Week 4 (final) — keep warm, fix your schedule. No new material. Do just two things: review the mistakes notebook, plus one light mock a day to keep your touch. At the same time, sync your routine to the exam (if it's a morning exam, do your questions in the morning so your brain learns to be sharp then). Taper deliberately in the last 2–3 days — the payoff from sleeping well far outweighs forcing in those extra ten questions.
Three site tools, each with its job
You can run this whole plan by hand, but three things on the site line up exactly with these three needs:
- Schedule — if you'd rather not compute each day's per-subject dose, the personalized schedule lays out what to touch each day based on your target date, which effectively puts spaced repetition on autopilot.
- Mistakes notebook — the Week 2–3 cycle leans entirely on it. The mistakes notebook collects what you got wrong automatically, ready to redo, with no copying by hand.

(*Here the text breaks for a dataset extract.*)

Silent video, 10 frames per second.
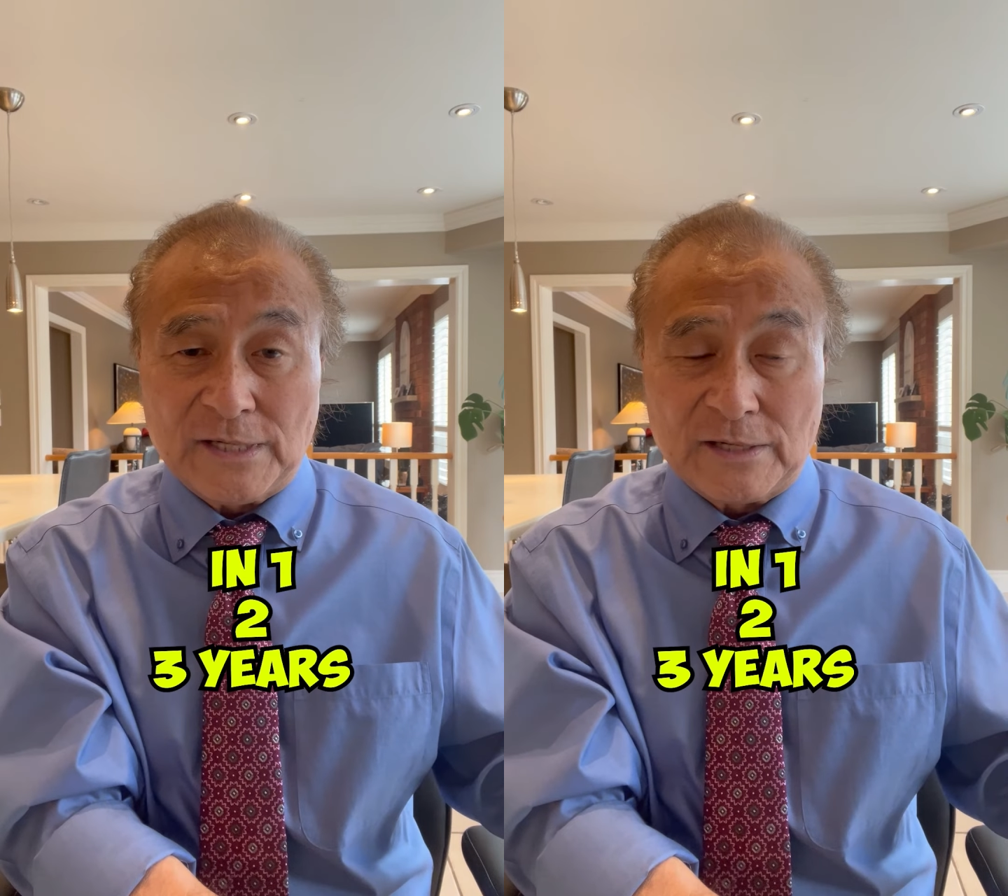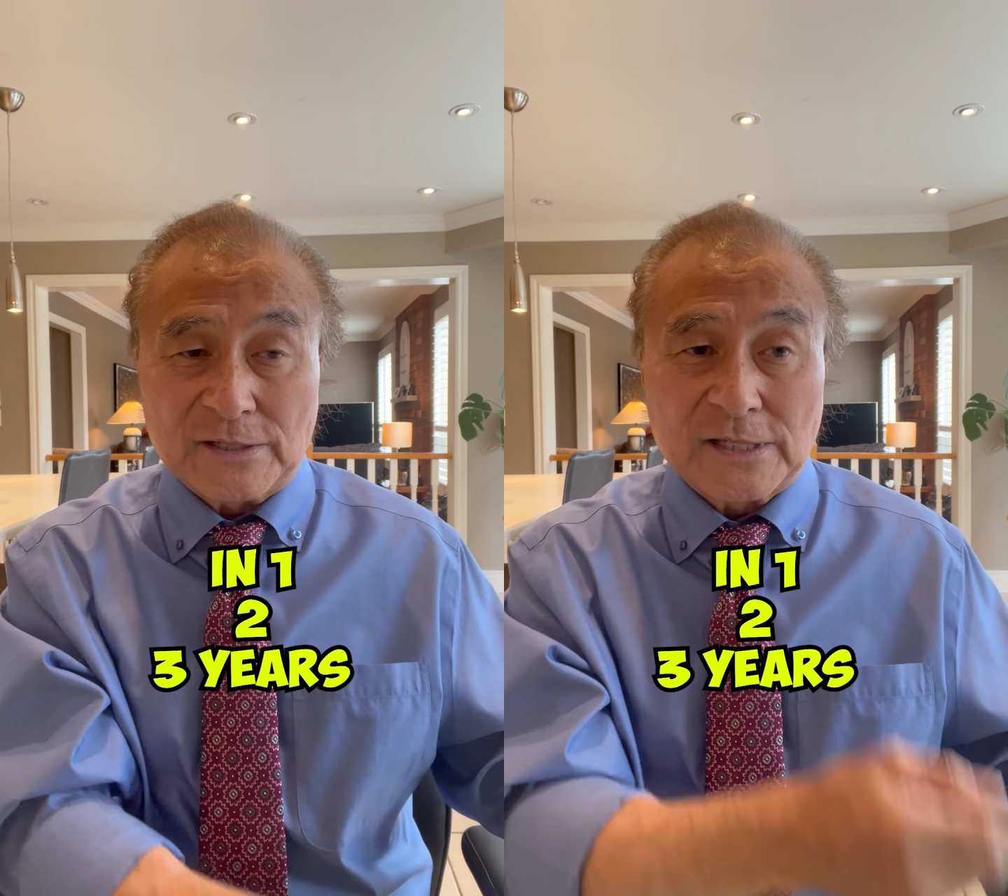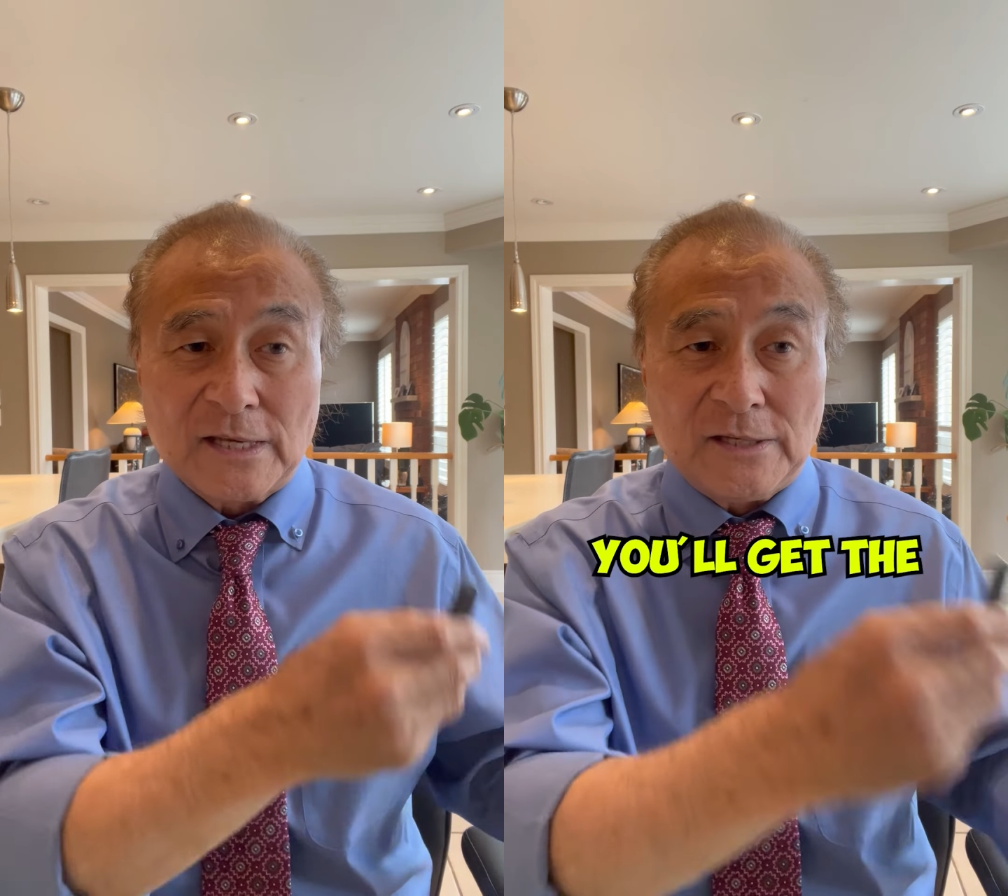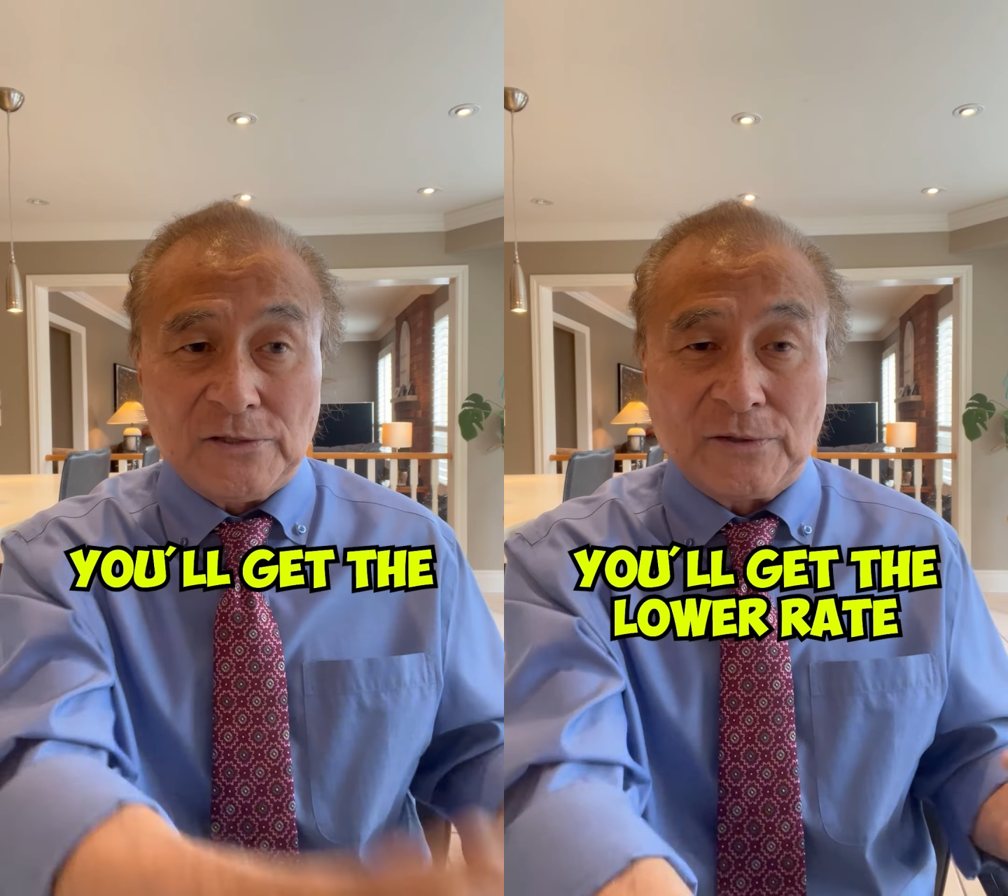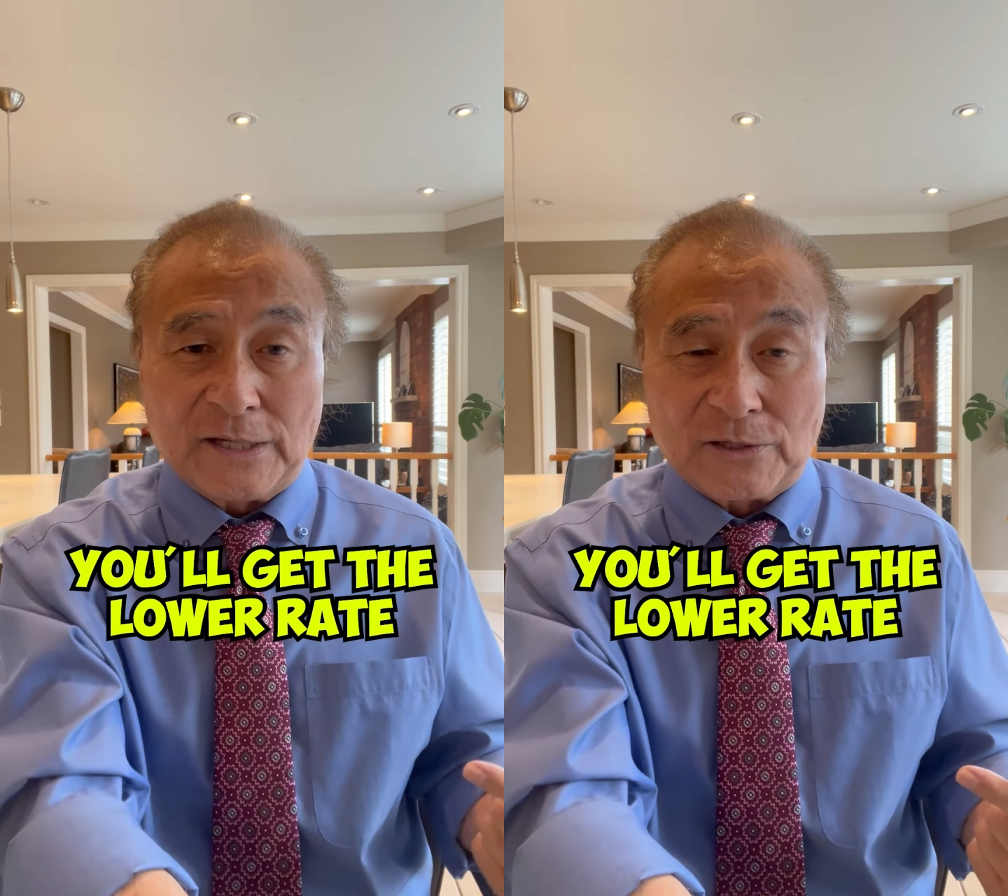years,
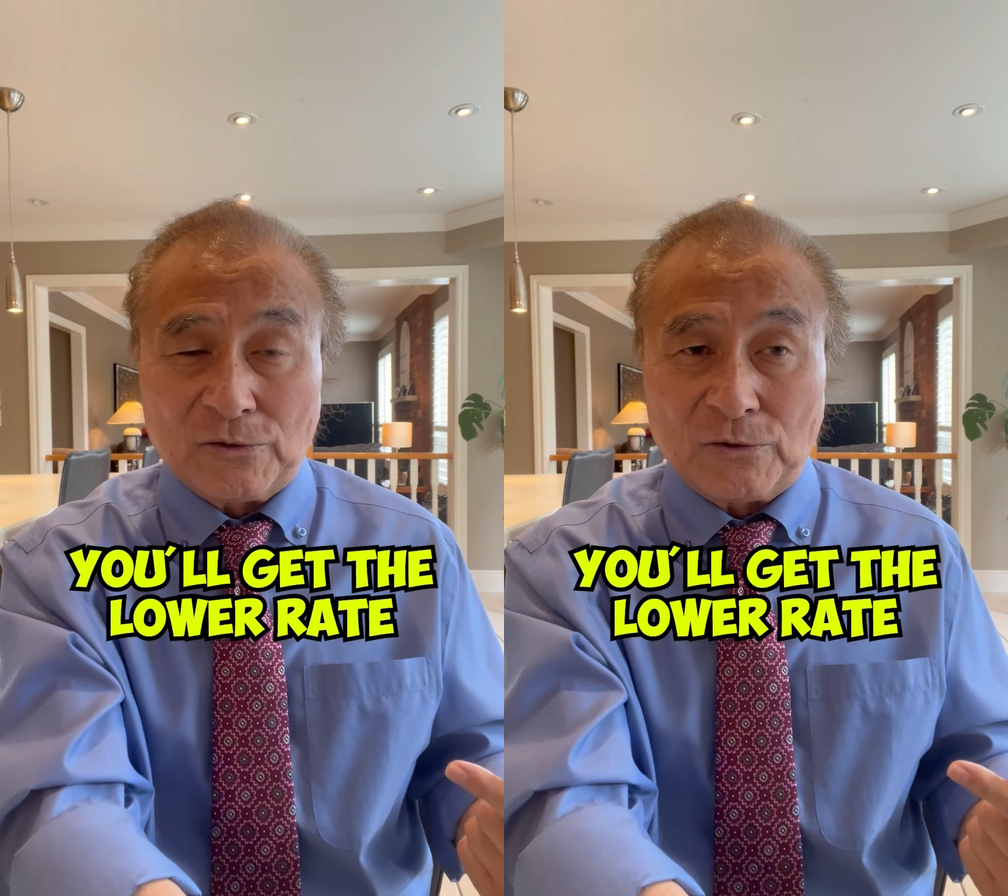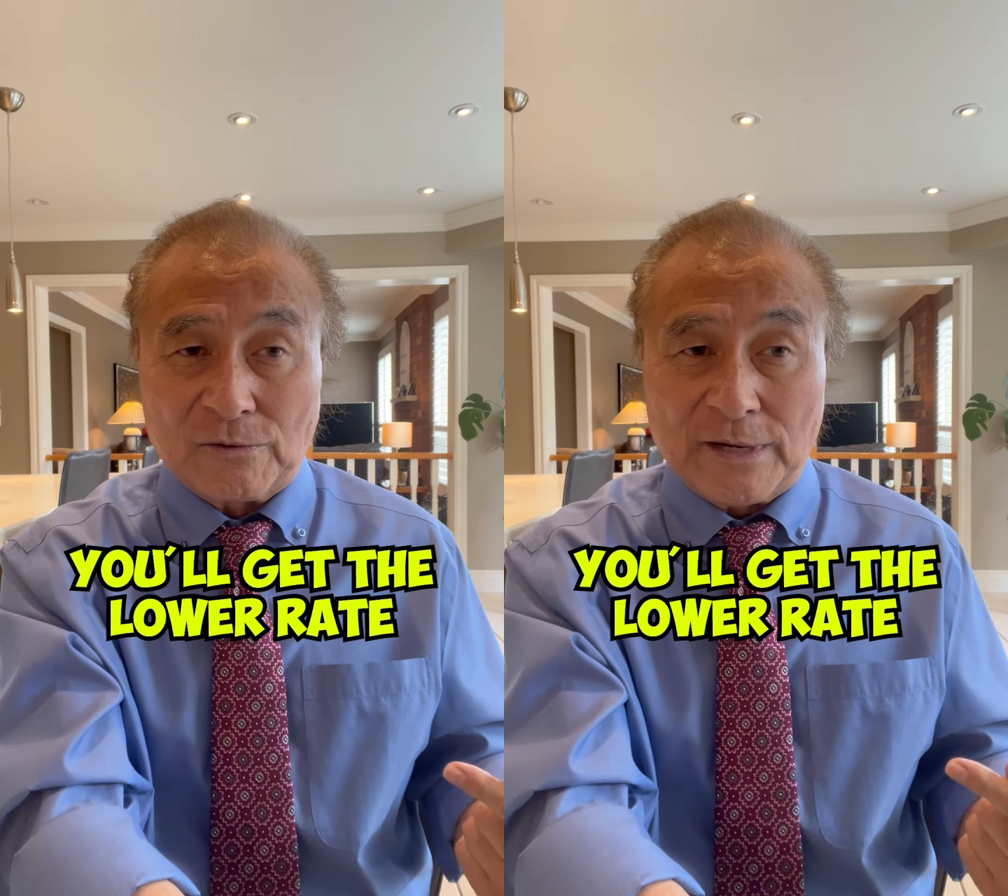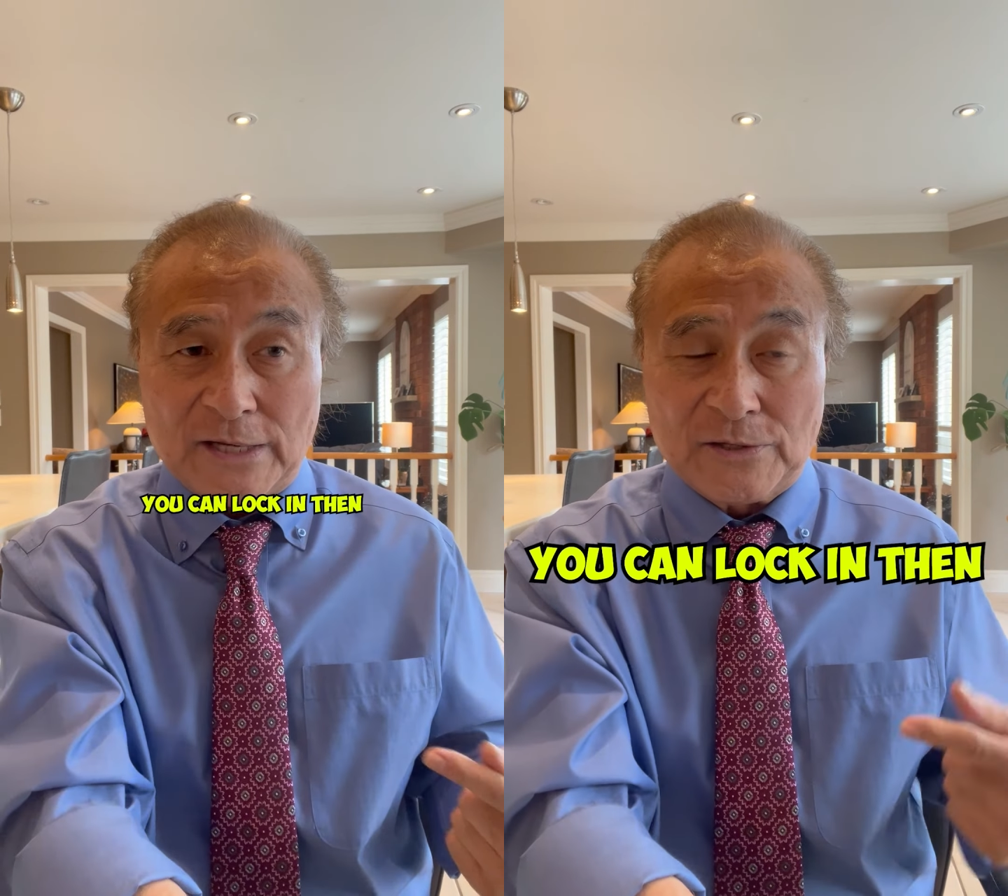you'll get the lower rate.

- Exam sprint — best for keeping warm in the final week. Exam sprint lets you drill any range without writing to your normal review schedule, and it gives you a memory-retention forecast so you can see roughly how much of a batch you'll still remember by exam day.
One last thing
Thirty days won't transform you — be honest about that. But it's enough to sharpen the "known but rusty," patch the holes you audited, and smooth out your exam rhythm. The real value of a sprint isn't how much more you learn — it's how much less you panic. When you know exactly where your weak spots are, have already gone back and gnawed on your mistakes, and have rehearsed your time allocation, the calm you carry through the exam door is, itself, points.